Giraffes and tigers join Lincoln Children’s Zoo as part of $24 million expansion

Giraffes and tigers join Lincoln Children’s Zoo as part of $24 million expansion
World-Herald News Service

The Lincoln Children’s Zoo isn’t so little anymore.

On Friday, the zoo will open part of an expansion that doubles the size of the zoo and transitions it from a seasonal zoo to a year-round one.

The expansion marks the debut of giraffes and tigers at the zoo. It also adds a 28-foot-high indoor climbing playground that shares a glass wall with spider monkeys, a marquee exhibit for red pandas, an animal show amphitheater and a new entrance.

“It’s all about conserving nature, about caring, about community,” said zoo Director John Chapo as he unsuccessfully fought off tears of joy. “This is just a crescendo for my 33 years and the biggest thing for the zoo since it opened.”

The 8-acre project was announced in 2018 and grew in scope as fundraising exceeded the zoo’s expectations. It began a year ago with an $18 million price tag, which swelled to $24 million thanks to a surge in donations, including the zoo’s first individual donations of more than $1 million.

A play-in stream will be complete within the next few weeks, an education building will open this summer and a cafe between the tiger and giraffe buildings will open this fall. Even more projects will come in 2020.

Initially cut from the plans, a cheetah habitat with a straightaway sprinting lawn, a giant anteater exhibit, a playground that extends over the outdoor giraffe yard and an event lawn with a permanent stage will all come next year.

Initially cut from the plans but now scheduled to open next year: a cheetah habitat with a straightaway sprinting lawn, an exhibit with giant anteaters, a playground that extends over the outdoor giraffe yard and an event lawn with a permanent stage.

Friends and family of zoo employees got a sneak peek of the new area Thursday afternoon. At least two children paused to thank Chapo.

“Thank you for putting the new animals here,” said an elementary-aged boy wearing a fighter pilot jacket. Another, a teenage girl with her mom, said, “This is amazing, thank you.”

The zoo consulted with community members throughout the planning process, asking for input from such groups as the Lincoln Children’s Zoo Moms Panel.

Sarah Christianson, ambassador of the 11-member panel, praised the zoo for including them.

“It’s a huge honor to feel like the zoo is coming to us,” she said. “Everything that they have come up with has been phenomenal.”

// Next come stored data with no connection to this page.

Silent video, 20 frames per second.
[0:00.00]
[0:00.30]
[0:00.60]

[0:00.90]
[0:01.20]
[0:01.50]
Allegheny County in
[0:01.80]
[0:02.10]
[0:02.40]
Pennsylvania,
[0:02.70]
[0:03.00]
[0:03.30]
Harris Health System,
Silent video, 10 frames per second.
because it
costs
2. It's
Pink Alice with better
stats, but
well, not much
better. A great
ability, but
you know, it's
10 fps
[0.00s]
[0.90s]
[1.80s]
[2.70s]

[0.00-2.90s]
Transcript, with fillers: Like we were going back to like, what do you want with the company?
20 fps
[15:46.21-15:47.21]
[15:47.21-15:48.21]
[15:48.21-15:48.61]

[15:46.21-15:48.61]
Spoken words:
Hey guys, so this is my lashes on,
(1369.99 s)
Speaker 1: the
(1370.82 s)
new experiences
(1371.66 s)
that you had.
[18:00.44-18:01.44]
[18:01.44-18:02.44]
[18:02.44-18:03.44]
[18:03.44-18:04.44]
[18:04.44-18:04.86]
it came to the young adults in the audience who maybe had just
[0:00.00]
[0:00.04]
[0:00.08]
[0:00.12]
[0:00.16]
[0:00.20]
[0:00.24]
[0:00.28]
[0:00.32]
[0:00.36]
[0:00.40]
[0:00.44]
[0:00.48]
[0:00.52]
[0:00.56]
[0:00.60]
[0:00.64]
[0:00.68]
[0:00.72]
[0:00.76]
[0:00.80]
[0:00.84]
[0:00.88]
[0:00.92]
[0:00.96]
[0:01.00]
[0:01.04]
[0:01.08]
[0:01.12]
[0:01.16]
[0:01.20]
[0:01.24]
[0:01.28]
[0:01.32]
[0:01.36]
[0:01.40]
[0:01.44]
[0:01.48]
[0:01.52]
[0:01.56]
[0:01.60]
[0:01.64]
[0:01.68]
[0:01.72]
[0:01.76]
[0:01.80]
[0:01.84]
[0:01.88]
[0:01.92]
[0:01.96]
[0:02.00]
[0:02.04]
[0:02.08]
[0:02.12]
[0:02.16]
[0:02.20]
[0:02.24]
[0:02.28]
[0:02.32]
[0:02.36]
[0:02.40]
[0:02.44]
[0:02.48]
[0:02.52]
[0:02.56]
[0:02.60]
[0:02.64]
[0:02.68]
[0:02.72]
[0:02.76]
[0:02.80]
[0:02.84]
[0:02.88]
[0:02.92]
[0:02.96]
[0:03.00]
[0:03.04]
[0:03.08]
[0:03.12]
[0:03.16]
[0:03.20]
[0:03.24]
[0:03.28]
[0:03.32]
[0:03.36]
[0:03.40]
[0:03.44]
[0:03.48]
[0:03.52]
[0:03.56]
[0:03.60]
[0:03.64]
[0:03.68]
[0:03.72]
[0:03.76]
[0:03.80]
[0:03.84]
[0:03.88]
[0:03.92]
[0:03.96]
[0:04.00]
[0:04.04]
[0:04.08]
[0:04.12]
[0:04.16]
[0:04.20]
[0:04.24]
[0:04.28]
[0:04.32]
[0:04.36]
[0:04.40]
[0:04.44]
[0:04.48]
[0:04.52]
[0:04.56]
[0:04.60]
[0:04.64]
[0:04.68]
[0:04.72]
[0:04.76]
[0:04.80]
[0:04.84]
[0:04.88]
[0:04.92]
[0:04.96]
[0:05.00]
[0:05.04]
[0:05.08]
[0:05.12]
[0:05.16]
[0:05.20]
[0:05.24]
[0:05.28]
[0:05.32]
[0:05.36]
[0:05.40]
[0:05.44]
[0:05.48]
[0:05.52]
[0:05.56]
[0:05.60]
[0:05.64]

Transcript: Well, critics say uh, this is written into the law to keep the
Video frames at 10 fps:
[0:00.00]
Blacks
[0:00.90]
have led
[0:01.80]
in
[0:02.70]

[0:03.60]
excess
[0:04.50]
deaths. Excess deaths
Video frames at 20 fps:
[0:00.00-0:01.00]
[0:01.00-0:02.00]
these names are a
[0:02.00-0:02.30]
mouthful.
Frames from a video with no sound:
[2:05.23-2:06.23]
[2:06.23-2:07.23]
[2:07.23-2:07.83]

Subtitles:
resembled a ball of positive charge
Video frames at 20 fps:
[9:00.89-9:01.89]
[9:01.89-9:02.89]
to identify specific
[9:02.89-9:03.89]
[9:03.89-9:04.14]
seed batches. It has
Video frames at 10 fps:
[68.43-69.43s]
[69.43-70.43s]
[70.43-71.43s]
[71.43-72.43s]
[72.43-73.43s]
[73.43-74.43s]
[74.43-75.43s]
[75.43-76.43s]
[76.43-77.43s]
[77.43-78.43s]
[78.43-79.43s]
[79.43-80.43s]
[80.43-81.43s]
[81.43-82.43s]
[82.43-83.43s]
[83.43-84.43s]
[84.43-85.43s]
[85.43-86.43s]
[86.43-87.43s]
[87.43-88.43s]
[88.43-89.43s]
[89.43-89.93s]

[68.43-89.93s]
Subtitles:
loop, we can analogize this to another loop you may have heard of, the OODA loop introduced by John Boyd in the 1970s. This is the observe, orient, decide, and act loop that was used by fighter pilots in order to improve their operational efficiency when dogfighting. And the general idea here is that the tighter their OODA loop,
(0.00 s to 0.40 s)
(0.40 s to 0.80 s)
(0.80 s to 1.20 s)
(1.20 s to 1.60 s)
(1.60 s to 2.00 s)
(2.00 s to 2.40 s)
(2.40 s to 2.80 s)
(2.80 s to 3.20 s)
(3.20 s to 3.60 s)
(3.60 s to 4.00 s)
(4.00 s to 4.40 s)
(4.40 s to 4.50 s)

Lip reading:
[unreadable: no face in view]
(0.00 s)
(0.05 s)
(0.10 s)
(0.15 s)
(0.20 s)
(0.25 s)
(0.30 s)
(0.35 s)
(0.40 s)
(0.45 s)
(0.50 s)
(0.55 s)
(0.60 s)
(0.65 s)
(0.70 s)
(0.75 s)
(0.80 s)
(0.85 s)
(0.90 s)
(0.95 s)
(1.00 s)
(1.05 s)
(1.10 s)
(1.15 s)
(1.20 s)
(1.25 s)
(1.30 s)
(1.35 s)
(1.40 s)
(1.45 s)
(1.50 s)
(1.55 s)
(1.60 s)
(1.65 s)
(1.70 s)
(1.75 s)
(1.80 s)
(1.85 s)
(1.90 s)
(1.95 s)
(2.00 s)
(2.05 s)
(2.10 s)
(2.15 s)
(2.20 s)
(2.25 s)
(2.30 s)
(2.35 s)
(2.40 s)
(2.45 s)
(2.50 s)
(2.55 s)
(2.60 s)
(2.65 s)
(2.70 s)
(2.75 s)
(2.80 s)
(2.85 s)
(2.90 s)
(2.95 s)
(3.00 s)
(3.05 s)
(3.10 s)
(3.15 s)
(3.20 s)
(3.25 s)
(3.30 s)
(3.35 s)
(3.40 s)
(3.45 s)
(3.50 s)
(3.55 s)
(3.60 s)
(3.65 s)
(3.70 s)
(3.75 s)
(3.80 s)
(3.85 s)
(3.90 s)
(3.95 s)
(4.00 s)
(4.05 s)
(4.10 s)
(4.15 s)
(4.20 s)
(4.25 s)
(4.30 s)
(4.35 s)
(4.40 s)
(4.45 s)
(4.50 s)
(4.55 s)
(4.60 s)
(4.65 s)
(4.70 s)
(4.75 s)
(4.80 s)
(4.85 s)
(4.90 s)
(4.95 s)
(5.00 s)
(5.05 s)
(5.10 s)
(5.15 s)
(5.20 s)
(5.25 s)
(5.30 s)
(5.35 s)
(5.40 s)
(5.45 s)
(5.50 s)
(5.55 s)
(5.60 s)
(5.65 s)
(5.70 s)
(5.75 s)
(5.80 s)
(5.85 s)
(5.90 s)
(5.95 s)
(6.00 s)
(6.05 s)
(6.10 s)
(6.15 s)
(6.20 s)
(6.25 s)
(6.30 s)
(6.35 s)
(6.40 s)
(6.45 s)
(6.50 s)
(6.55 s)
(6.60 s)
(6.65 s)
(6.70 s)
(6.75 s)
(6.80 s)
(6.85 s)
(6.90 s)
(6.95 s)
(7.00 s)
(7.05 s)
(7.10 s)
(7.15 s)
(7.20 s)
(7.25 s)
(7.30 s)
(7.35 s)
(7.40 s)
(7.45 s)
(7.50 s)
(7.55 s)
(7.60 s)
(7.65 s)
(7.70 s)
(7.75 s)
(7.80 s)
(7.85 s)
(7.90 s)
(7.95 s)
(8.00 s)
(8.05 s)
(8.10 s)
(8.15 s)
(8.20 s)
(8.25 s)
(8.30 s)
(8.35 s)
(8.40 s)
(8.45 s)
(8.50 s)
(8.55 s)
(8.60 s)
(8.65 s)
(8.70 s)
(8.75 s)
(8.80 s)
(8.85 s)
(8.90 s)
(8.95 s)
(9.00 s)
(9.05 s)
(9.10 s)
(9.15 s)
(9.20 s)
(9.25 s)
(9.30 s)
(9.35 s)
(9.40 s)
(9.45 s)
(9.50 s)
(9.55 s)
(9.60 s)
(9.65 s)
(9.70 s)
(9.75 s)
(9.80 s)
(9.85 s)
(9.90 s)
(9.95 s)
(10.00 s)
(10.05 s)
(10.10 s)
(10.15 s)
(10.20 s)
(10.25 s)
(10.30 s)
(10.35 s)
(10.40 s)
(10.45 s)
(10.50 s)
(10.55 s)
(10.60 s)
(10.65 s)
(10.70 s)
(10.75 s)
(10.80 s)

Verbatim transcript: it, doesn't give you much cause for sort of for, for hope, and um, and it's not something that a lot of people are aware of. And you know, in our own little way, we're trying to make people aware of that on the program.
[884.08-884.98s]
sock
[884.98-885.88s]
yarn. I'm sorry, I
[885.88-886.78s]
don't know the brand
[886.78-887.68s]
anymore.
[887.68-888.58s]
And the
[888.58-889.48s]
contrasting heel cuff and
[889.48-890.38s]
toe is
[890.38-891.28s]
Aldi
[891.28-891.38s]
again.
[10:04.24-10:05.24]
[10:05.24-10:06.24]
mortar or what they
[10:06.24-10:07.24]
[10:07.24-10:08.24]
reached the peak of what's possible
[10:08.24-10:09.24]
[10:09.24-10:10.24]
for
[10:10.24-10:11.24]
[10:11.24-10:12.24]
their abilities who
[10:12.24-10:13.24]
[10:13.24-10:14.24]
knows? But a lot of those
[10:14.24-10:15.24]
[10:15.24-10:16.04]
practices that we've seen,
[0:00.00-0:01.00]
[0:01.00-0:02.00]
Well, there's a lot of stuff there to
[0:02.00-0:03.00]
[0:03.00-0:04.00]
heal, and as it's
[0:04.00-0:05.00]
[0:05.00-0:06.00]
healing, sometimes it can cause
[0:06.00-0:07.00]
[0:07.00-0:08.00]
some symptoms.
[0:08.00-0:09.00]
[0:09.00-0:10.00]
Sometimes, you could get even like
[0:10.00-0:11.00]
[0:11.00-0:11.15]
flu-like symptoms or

Zoo visitors won’t have to search for the new additions. They will be the first things they see when they pass through a new entrance. The zoo’s previous entryway now serves as a gateway connecting the old Lincoln Children’s Zoo with its addition.

The new entryway promises that guests will be greeted immediately by animals. Small critters will be waiting by the front gates with an animal handler. Then, just a few feet inside the gates, red pandas will walk along a log tube arching overhead, connecting the species’ two habitats.

The largest addition is an 8,600-square-foot giraffe building with a companion yard outdoors. No matter where the animals are on a given day, zoo visitors will be able to feed giraffes romaine lettuce leaves. A bundle with one large, one medium and one small leaf of lettuce costs $3, or $5 for twice the lettuce.

Nearby, Sumatran tigers Axl and Kumar, who were born at the San Diego Zoo Safari Park, will lounge in a run-through stream or jump up on a Jeep that is half inside and half outside the exhibit, separated by thick glass.

Sometime soon, after the tigers have acclimated to their new home, zookeepers will organize a tiger-tug-of-war with a tiger on one end of a mesh fence and zoo visitors on the other side.

“It might take a few Husker players” to beat just one tiger, said Kim Jacobson, lead tiger keeper.

As part of the project, the zoo repurposed an old Works Progress Administration building that previously housed the city’s Parks and Recreation offices. It had been an aviary. Now it houses a jungle-themed indoor play place where kids can share a glass wall with spider monkeys.

About half of the indoor play place is adult-sized so parents can weave through with young children and get an up-close glimpse of the spider monkeys.

The new area also includes the Wild Kingdom Theater, an amphitheater for flying bird shows with macaws and hawks, plus shows with mammals new to the zoo, including sloths, porcupines, anteaters and a lemur-like raccoon relative called a kinkajou.

Shows also will include animals already at the zoo, such as an African serval cat and an alligator. In the future, giraffe training also may be held at the amphitheater.

Construction on the 2019 additions will continue throughout the year, but zoo visitors shouldn’t have much contact with work crews.

The area in development is off in one corner of the zoo and doesn’t redirect or block access to any attractions.

Now that the first part of the zoo’s expansion is ready to debut, the gravity of the accomplishment has hit Chapo. It’s the first time in 33 years, he said, that he has cried at the zoo.

“That’s why I get up in the morning,” he said. “I want (kids) to care, I want them to be our stewards for tomorrow. That’s why I do what I do. I love that energy here.”